• _Description of the task_
Retype each entry verbatim. Do not include the images.

(Collected data entries)
········

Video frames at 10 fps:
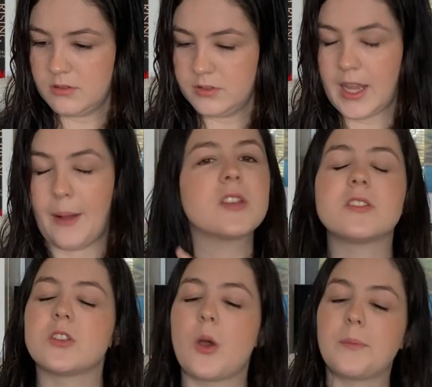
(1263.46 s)
Yeah,
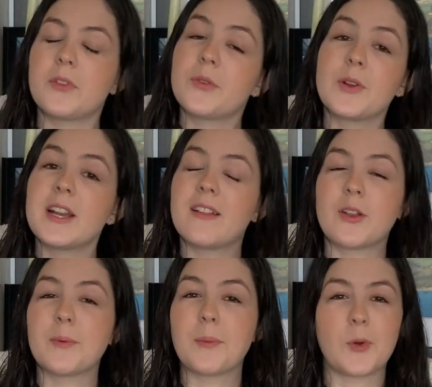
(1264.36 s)
so I'm gonna read a
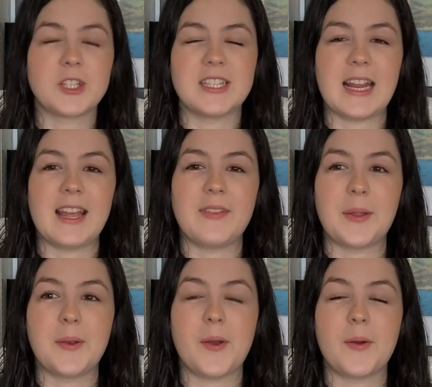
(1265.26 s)
little bit more today and
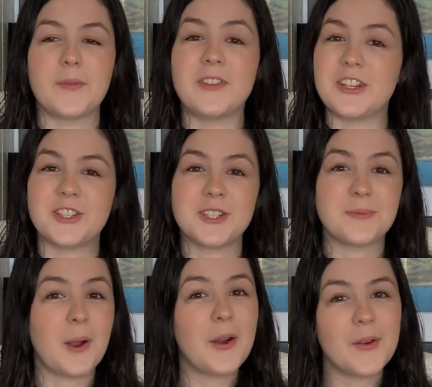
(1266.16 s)
then finish it
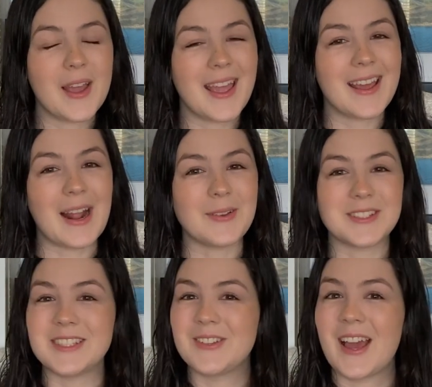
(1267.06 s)
tomorrow, and I'll
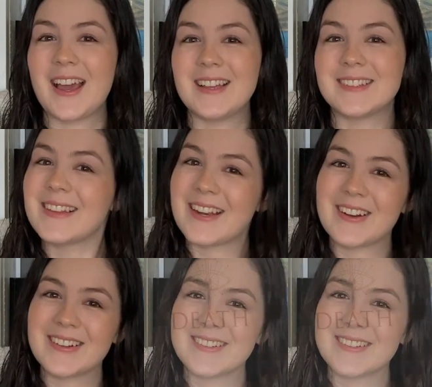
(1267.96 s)
see you guys later.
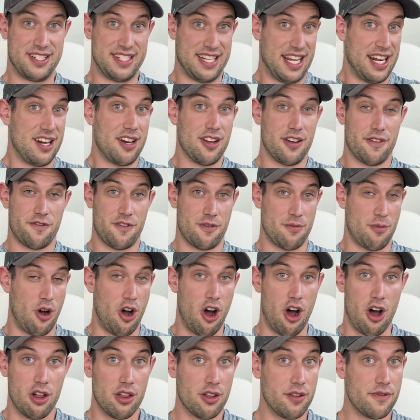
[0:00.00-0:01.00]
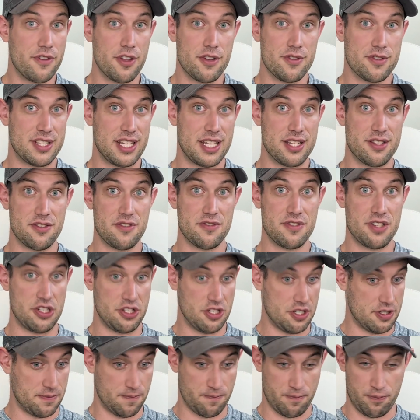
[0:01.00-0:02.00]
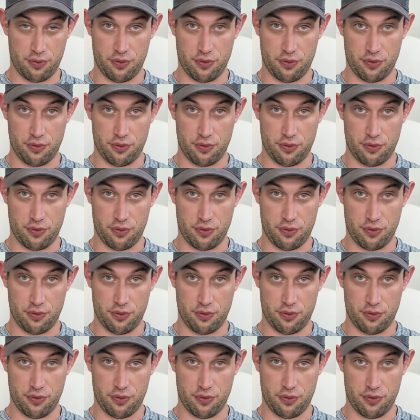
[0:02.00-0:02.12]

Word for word: data from all of those sensors and just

········

• _Answer below_
Video frames at 10 fps:
(1263.46 s)
Yeah,
(1264.36 s)
so I'm gonna read a
(1265.26 s)
little bit more today and
(1266.16 s)
then finish it
(1267.06 s)
tomorrow, and I'll
(1267.96 s)
see you guys later.
[0:00.00-0:01.00]
[0:01.00-0:02.00]
[0:02.00-0:02.12]

Word for word: data from all of those sensors and just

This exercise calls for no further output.